Yeah, well, no one has ever proven that I ate the last of those brownies, either.

Now SIGG is saying that they stopped using BPA in its liners—which ironically, are now manufactured in China, which has become synonymous in the minds of many American consumers with chemical exposure (both for Chinese workers and for U.S. consumers)—last August.  But the SIGG I bought in October had the liner, at least according to the handy illustration over on Treehugger.

And in the months since, that liner has chipped away, as the handy illustration at the top of this post shows.

Wonder how much of it I drank down?  Yeah, so do I.

SIGG’s response to customers like me who are outraged at being concurrently lied to AND exposed to a carcinogen?  Well, if I want, I can send my SIGG bottle back to them at my own expense, and they’ll send me a new one.  Which I’m sure I’ll want to wrap my lips around some time soon.

If I hadn’t broken my Jewish mother’s heart by becoming a writer instead of an attorney, I’d be filing a class action lawsuit right now.  And if anyone out there hears of one, please be sure and let me know.

In the meanwhile, please drink to my health.  Just make it tap water, sipped out of a nice, old-fashioned glass.

Print This Post Print This Post

5 Responses to “Not a drop to drink. At least not a BPA-free drop.”

  1. Margarita Says:

    There are many concerns with tap water as well, even when drunk from a old-fashioned glass: by products of chlorine treatment, runoff, out of date plumbing, lead leaking, arsenic…the list goes on.

    I believe we are in a water crisis, and its not shortage, but quality that’s posing the real risk.

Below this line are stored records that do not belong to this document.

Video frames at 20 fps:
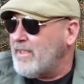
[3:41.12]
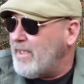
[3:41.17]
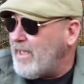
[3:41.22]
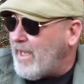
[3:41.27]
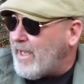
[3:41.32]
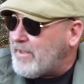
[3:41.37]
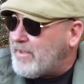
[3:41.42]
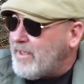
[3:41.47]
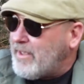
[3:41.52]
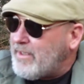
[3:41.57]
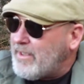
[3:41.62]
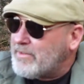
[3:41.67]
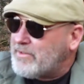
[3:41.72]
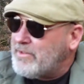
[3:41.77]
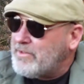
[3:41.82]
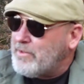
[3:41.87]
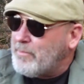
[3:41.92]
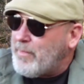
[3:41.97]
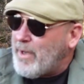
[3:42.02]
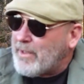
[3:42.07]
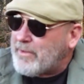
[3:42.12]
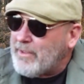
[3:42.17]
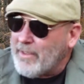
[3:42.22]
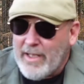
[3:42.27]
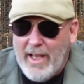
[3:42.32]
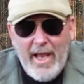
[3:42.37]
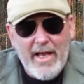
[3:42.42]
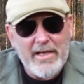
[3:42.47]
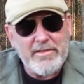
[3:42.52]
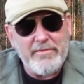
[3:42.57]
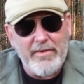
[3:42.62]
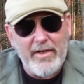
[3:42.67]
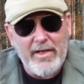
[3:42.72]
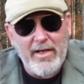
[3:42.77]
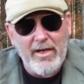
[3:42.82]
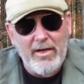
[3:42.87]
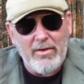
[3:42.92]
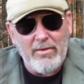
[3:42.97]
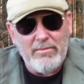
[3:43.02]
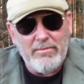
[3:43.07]
I think this is about the last
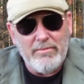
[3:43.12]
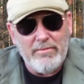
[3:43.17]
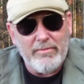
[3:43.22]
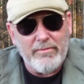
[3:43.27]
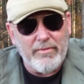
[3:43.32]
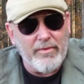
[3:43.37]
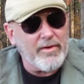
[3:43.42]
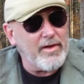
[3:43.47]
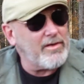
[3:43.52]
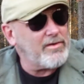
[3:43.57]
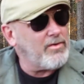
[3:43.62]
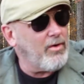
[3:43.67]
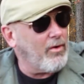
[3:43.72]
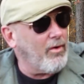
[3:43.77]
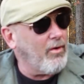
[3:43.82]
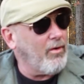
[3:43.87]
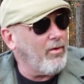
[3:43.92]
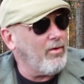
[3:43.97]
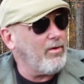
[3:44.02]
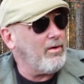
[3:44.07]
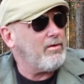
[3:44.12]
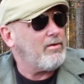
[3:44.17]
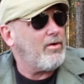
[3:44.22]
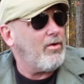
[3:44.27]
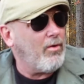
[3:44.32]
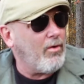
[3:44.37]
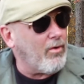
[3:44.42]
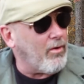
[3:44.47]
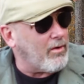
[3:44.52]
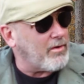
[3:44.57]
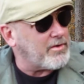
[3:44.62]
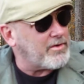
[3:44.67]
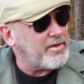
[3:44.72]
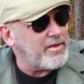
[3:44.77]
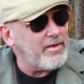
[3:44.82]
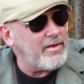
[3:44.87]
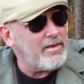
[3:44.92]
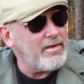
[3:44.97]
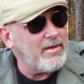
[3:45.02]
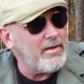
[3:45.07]
video for this whole course.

We need more studies on the effect of tap water (or any other chemically treated water) on our health and replacement of pre-World War 1 era water delivery systems.

    Otherwise, what’s a little more carcinogen in our water from SIGG bottles when its already the product of such weak safety and quality standards.

  2. Karen Says:

    Britta makes it very clear that their pitchers are not made with BPA. I do not know about the filter casing however.

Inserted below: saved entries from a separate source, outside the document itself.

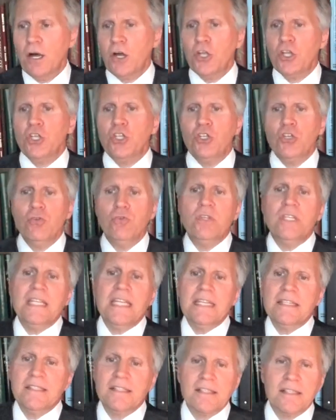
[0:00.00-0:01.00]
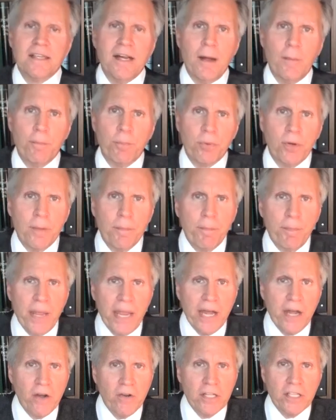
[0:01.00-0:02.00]
You need to come
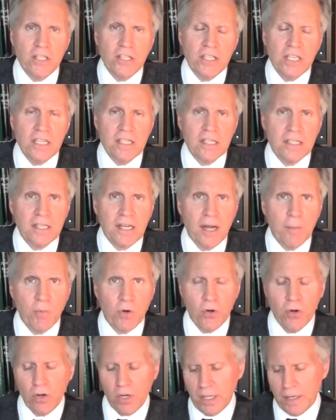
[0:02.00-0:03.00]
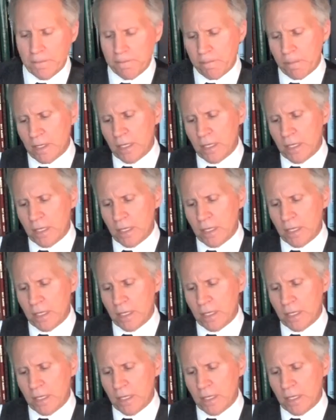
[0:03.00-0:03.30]
prepared and you need to come early.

    Someone stole my SIGG a few months ago. I was bummed, but replaced it with a BPA-free Nalgene bottle. Now I feel like the thief did me a favor.

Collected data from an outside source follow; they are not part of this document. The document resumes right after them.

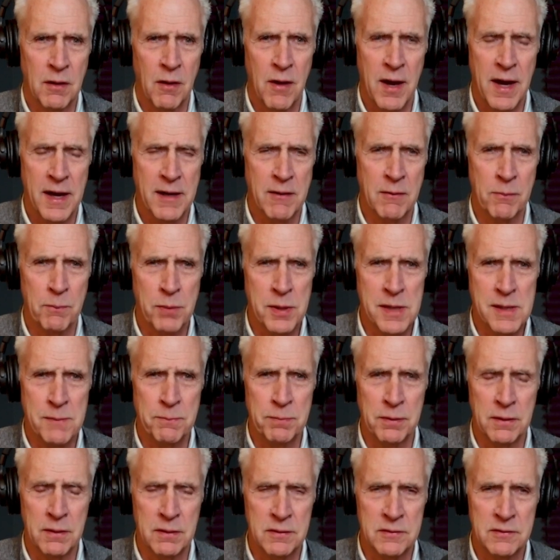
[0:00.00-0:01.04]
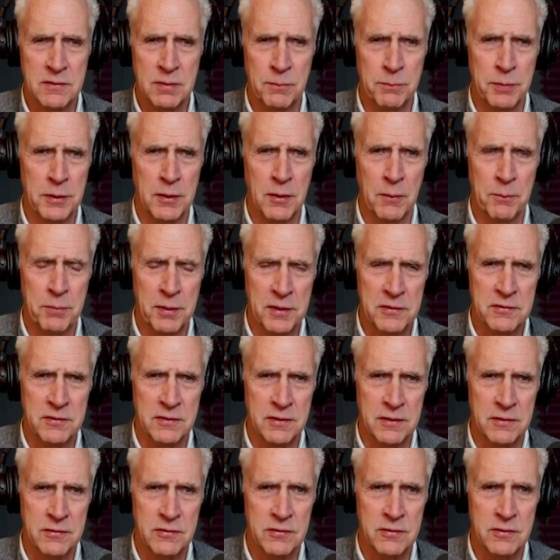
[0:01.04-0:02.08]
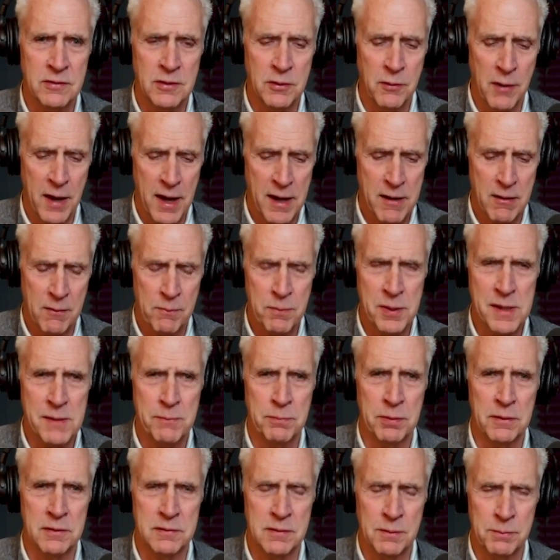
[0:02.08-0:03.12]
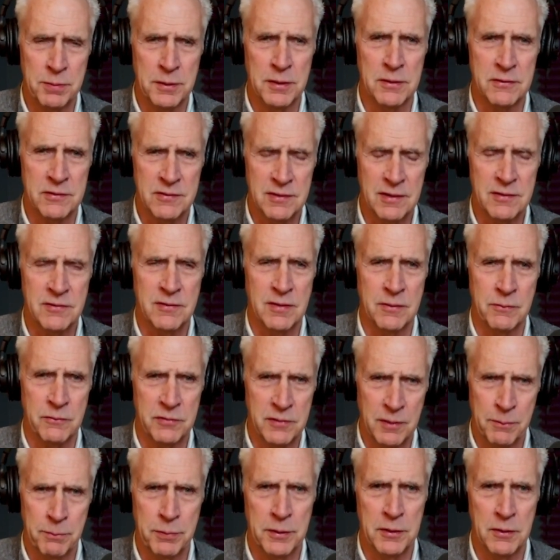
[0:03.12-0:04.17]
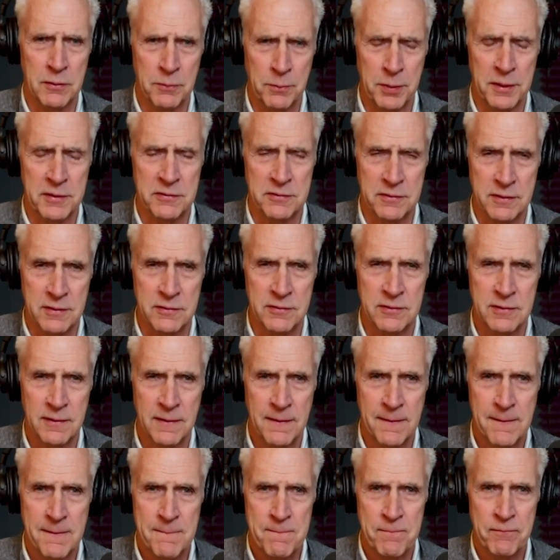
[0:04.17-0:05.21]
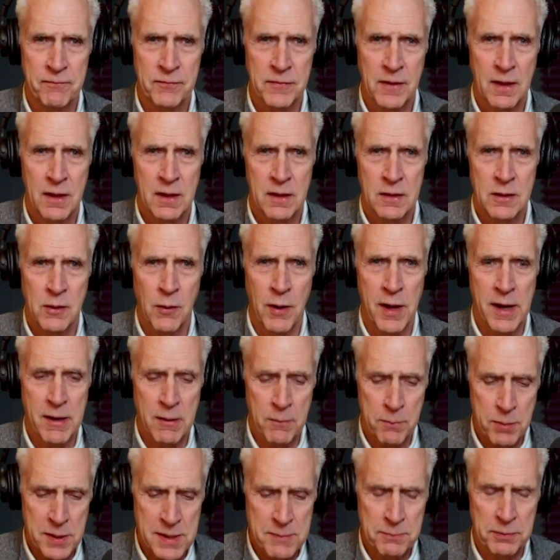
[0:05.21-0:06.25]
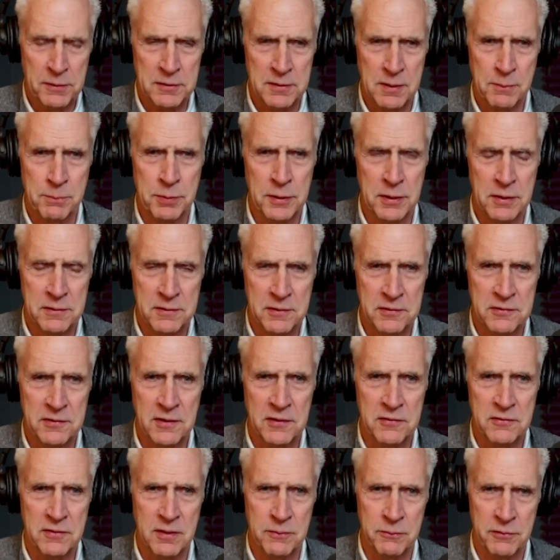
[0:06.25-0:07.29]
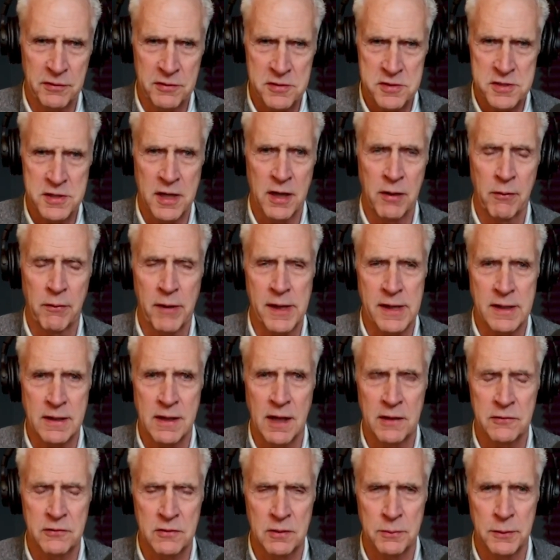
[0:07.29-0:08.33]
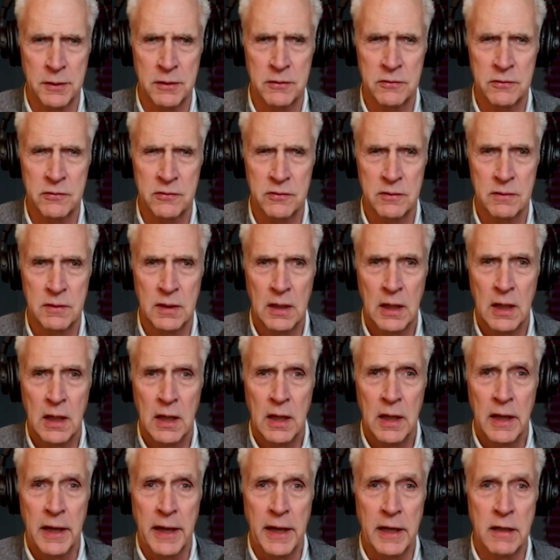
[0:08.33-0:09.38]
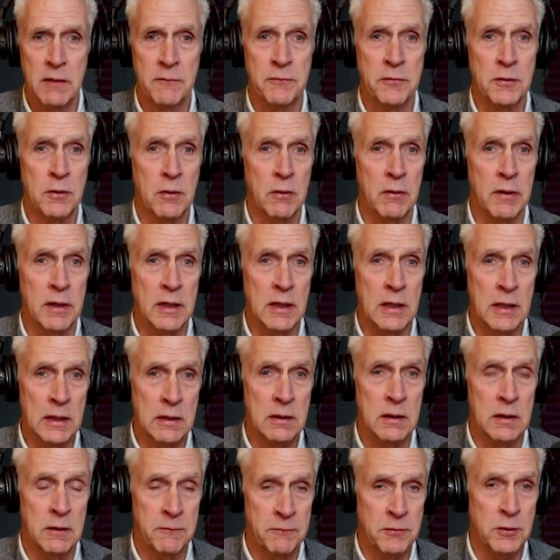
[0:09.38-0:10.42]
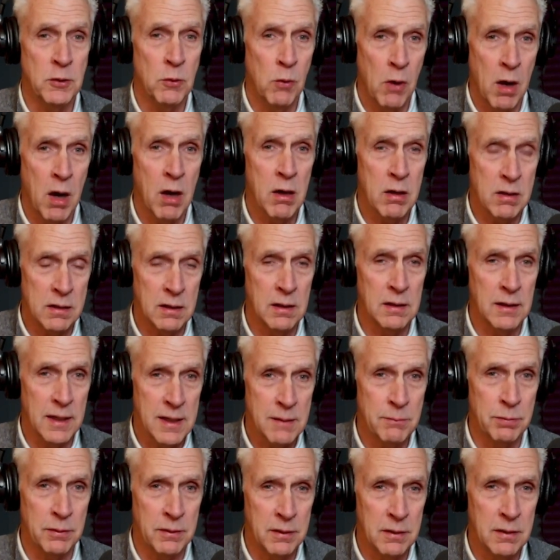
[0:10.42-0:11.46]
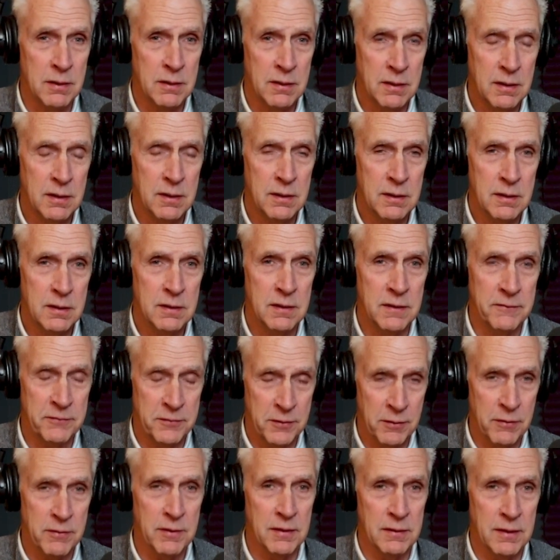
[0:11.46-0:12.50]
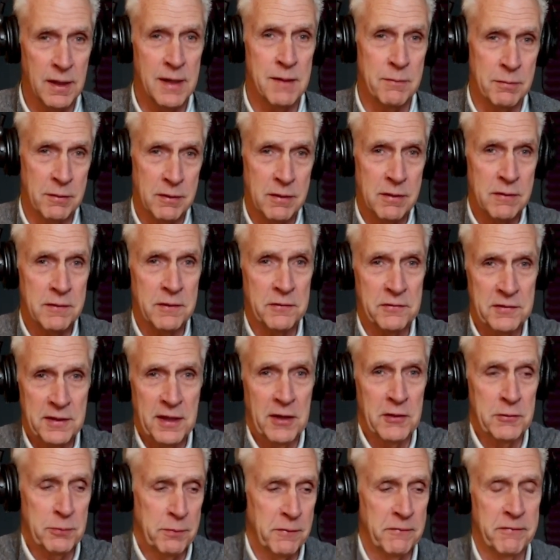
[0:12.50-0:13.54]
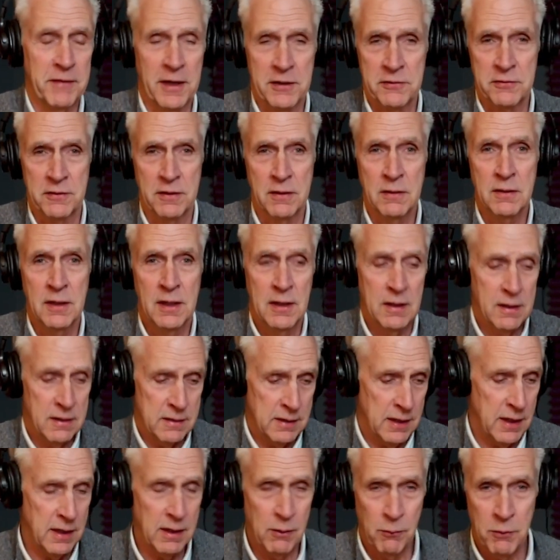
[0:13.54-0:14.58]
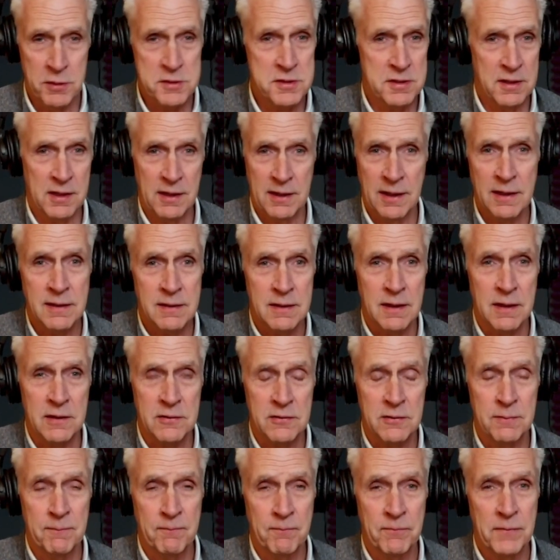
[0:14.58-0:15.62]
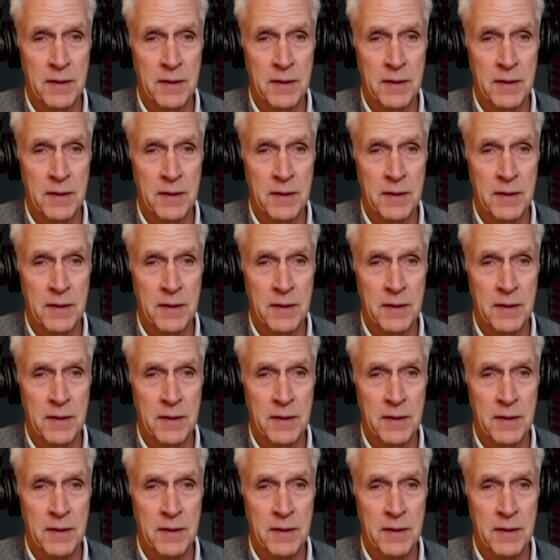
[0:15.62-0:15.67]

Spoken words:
hire people to build business. You hire people to build systems that build business. You hire people to build the systems that generate customers. And if you are the laborer, you're the sales professional, then I want you to get this.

    I bought my daughters SIGG bottles. One hated the taste from the start, so she now uses a BPA-free Nalgene bottle. The other will get her new BPA free bottle as soon as we return the SIGGs to REI!

  3. Lois Leveen Says:

    Margarita, although it’s true that even in the U.S., our water supply is not as well protected as it should be (and people in many other countries have even less access to clean water), it’s important to focus on pressuring governments at the local and federal level to ensure a clean water supply, rather than just attacking tap water as unsafe. Too many people buy bottled water thinking it is cleaner/safer than tap water, when in fact bottled water is often LESS regulated and LESS monitored, and it contributes to the overall privatization of water that already has devastating effects on health throughout the world.

  4. Lawrence Says:

    It should be noted that the health concerns about BPA are generally based on studies that either (1) involve fetal mammals or (2) involve daily intakes several orders of magnitude higher than what a human in an industrialized country would consume. So it makes sense to be worried about baby bottles, usage by pregnant women, etc., but there’s still an active controversy over what (if anything) happens when adults ingest it in typical quantities.

    To my knowledge, there’s also a paucity of statistical information available about the effects of BPA on humans, as opposed to laboratory animals. (Given the presence of plastic everywhere in the food processing world, I imagine it would be almost impossible to run collected data in any meaningful way.)

  5. beth Says:

    Two words: Klean Kanteen.

    (www.kleankanteen.com)

    Since switching to these, I can tell you that water tastes like… water. Dishwasher-safe, scrubbable inside and out, and the caps are alphabet soup-free.
    The most durable bottle I’ve ever used (it’s survived several drops out of my bike’s bottle cage with only a few small dents) my be the safest as well.